Clara turned around.

“Thanks,” Bruce said again. “I owe you one.” He had a sheepish look, but Clara reminded herself how good he was at acting.

“Those pictures that fell out,” she said sharply. “Who are those pictures of?”

The question seemed actually to catch Bruce off guard. His face pinkened. “Nobody,” he said.

“How can you have naked pictures of nobody?”

The shade of Bruce's face moved toward red. “Who said they were naked pictures?”

“I do. Because I saw.”

A moment passed. “Well, if you saw, then you don't have to ask who.”

Something flashed in Clara. “I don't know why I thought I could talk to you.”

Bruce opened his mouth to speak.

“Don't say anything else,” Clara said. She stood up and moved five rows back and sat next to a window, but a few seconds later, she felt the heavy depression of the seat as he sat down next to her.

“Here,” he said. His breath was surprisingly sweet. He was offering her a cherry candy from a little round tin. She took one and popped it in her mouth. The top of the tin said
Rendezvous,
and all at once it put Clara in mind of her mother's crazy plan to go to France.

“I know you don't like me,” Bruce said, “but I have to say three things to you.”

Clara stared fixedly out the window.

Bruce pressed on. “The first thing I need to say is that I'm the one who called and said I was the naked Amos. It wasn't Amos. And I was wearing all my clothes, just so you'll know. The second thing is that I saw the note you put in the paper that day for Amos and grabbed it before he could. Or maybe that's the first bad thing, and the other one came second. Third, I only pretended to be Mr. MacKenzie because you wouldn't listen to me when I said I was Bruce. He
had
said your name in his sleep, but he didn't try to get you to his sickbed to make a pass at you. Amos wasn't in on it.” Clara glanced at Bruce, who shrugged. “That's not Amos's style.” He slouched back in his seat. “That's it,” he said, “that's all I wanted to say.”

Clara was surprised at how much she wanted to believe what Bruce was saying, and the moment she realized that in her heart she
did
believe him, she was struck by the fear that he was duping her again.

The bus was rolling north on Genesee toward her stop. She reached up and pulled the cord so the driver would pull over, and then she peered through the grainy veil of salt and snow that had dried on the windows. Her house was visible, but it was dark; the porch light was the only one on, which meant her father hadn't come home yet. Or her mother.

The bus eased to a stop.

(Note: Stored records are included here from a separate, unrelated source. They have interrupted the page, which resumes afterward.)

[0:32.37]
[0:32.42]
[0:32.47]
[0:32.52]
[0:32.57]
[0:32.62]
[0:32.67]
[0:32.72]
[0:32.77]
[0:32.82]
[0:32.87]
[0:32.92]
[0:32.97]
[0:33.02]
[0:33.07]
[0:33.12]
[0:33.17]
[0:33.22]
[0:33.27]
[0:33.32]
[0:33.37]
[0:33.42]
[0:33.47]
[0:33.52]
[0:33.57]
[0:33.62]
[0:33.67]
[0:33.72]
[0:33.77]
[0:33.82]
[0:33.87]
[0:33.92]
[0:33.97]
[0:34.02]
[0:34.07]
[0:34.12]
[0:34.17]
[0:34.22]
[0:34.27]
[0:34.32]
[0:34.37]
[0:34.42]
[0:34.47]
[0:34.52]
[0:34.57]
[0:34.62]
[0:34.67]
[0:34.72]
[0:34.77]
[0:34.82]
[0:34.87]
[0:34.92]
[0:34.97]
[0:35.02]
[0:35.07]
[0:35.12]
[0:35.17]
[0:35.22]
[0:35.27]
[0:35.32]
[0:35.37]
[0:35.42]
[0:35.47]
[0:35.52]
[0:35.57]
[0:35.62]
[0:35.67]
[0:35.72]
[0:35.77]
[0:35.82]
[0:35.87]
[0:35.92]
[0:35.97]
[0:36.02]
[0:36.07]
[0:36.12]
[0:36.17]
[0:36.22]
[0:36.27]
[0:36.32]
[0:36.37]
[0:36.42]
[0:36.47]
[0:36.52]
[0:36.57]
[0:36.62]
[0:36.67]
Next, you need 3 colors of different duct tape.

The driver pulled a lever, and the back door jerked open with an enormous hydraulic breath, illuminating the curb, the sidewalk, and some shards of black snow. “I'm getting off here,” she said to Bruce.

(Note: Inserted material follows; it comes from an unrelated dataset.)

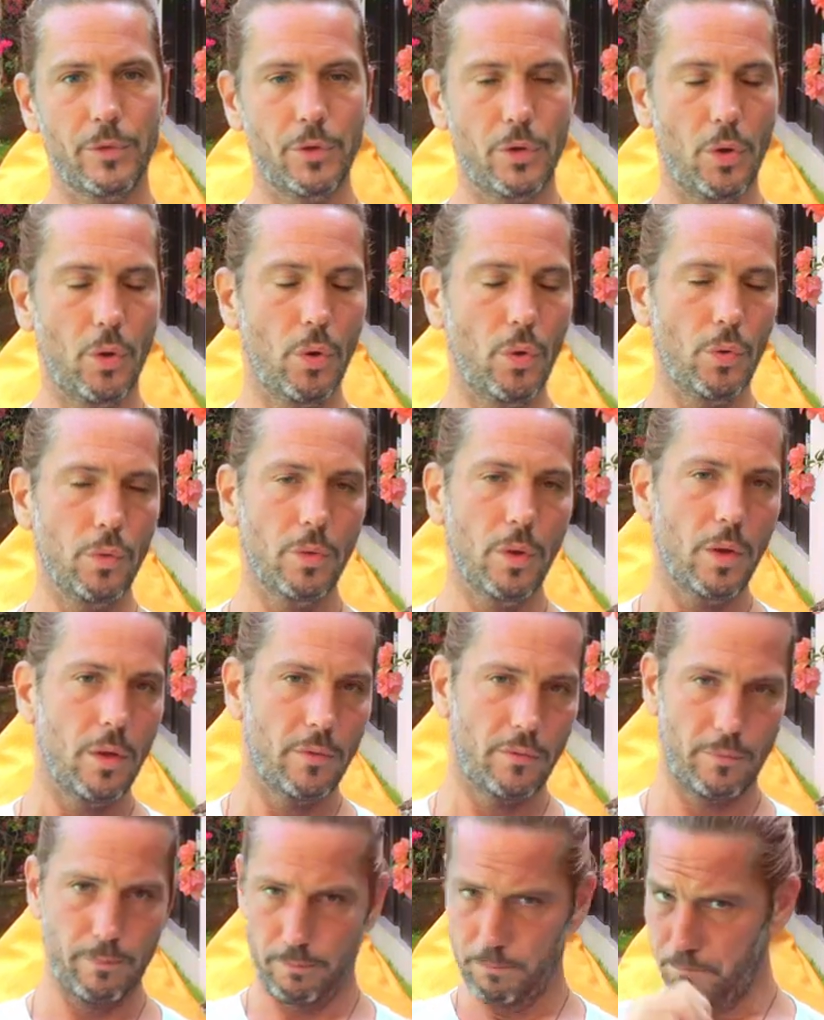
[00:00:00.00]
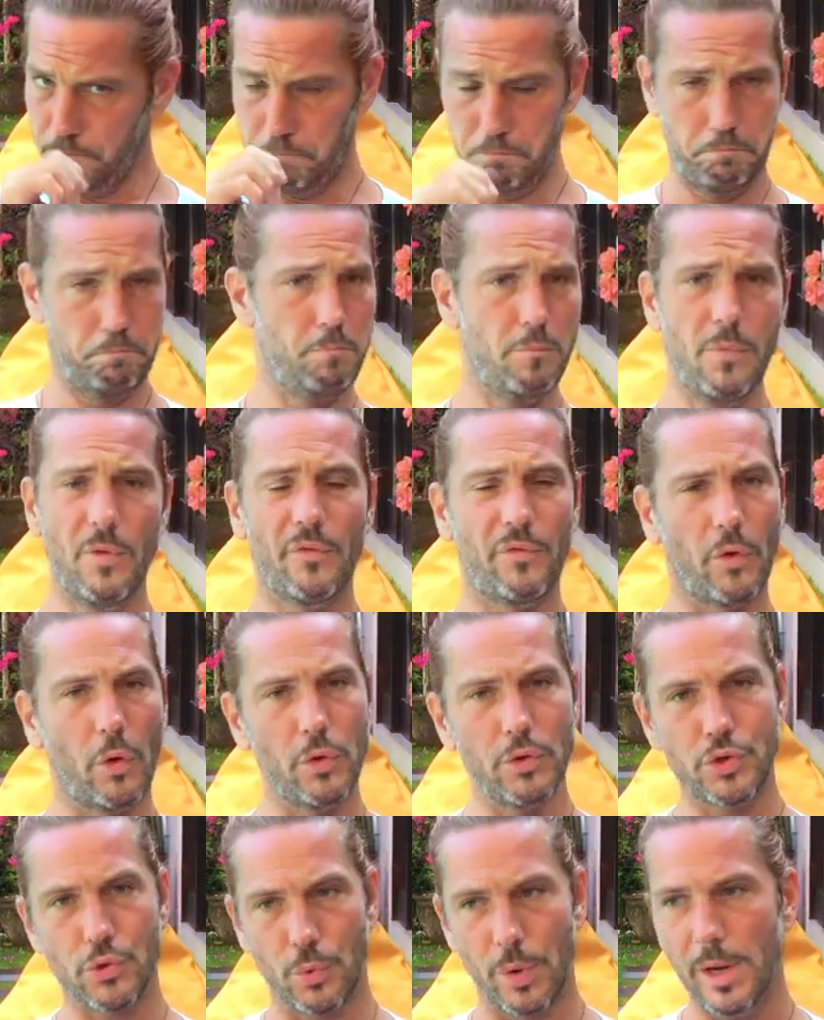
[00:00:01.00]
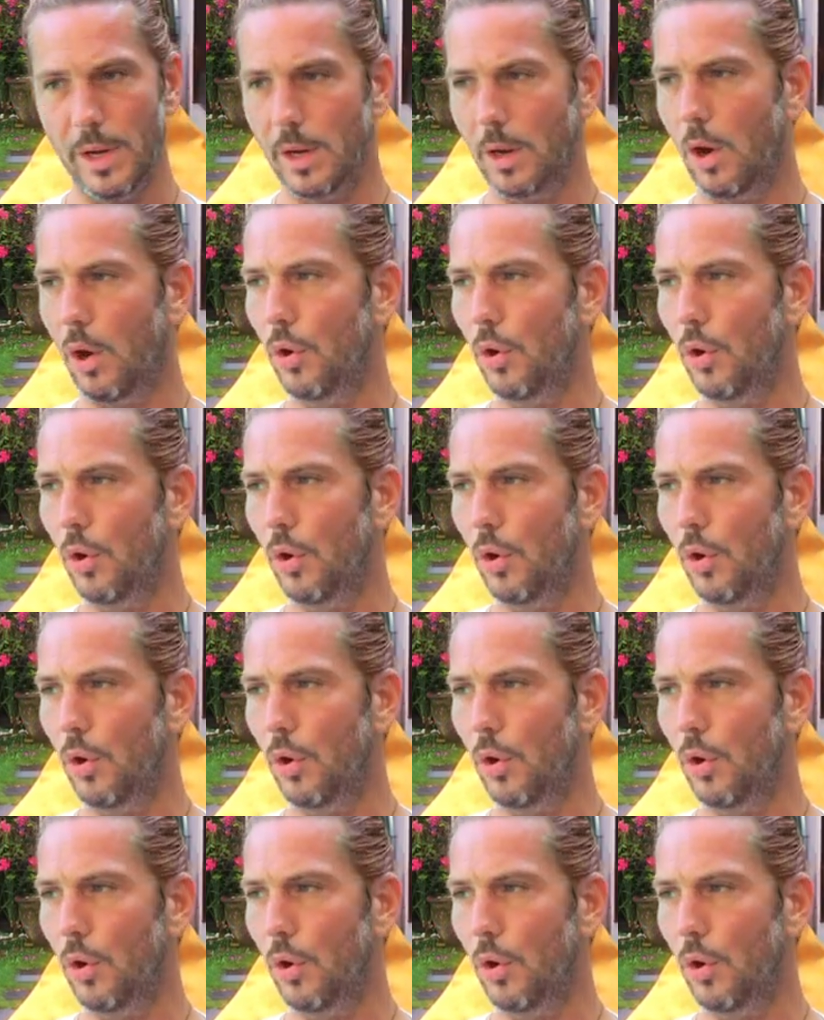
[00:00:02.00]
go for a drink,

“But what are you going to do?” Bruce asked, following her off. “Will you give Amos a call?”

Clara wheeled around and looked at him. She wasn't mad anymore. She was just tired. The bus pulled away, billowing diesel fumes. Clara waited for the noise to pass, then said, “You and your friend Amos made a fool of me once, but that's all you get. Find somebody else to make fun of.”

When she walked away from him this time, Bruce didn't follow and he didn't call after her. The red taillights of the bus receded, and all Clara could hear was her own footsteps as she crunched through the ice to her house.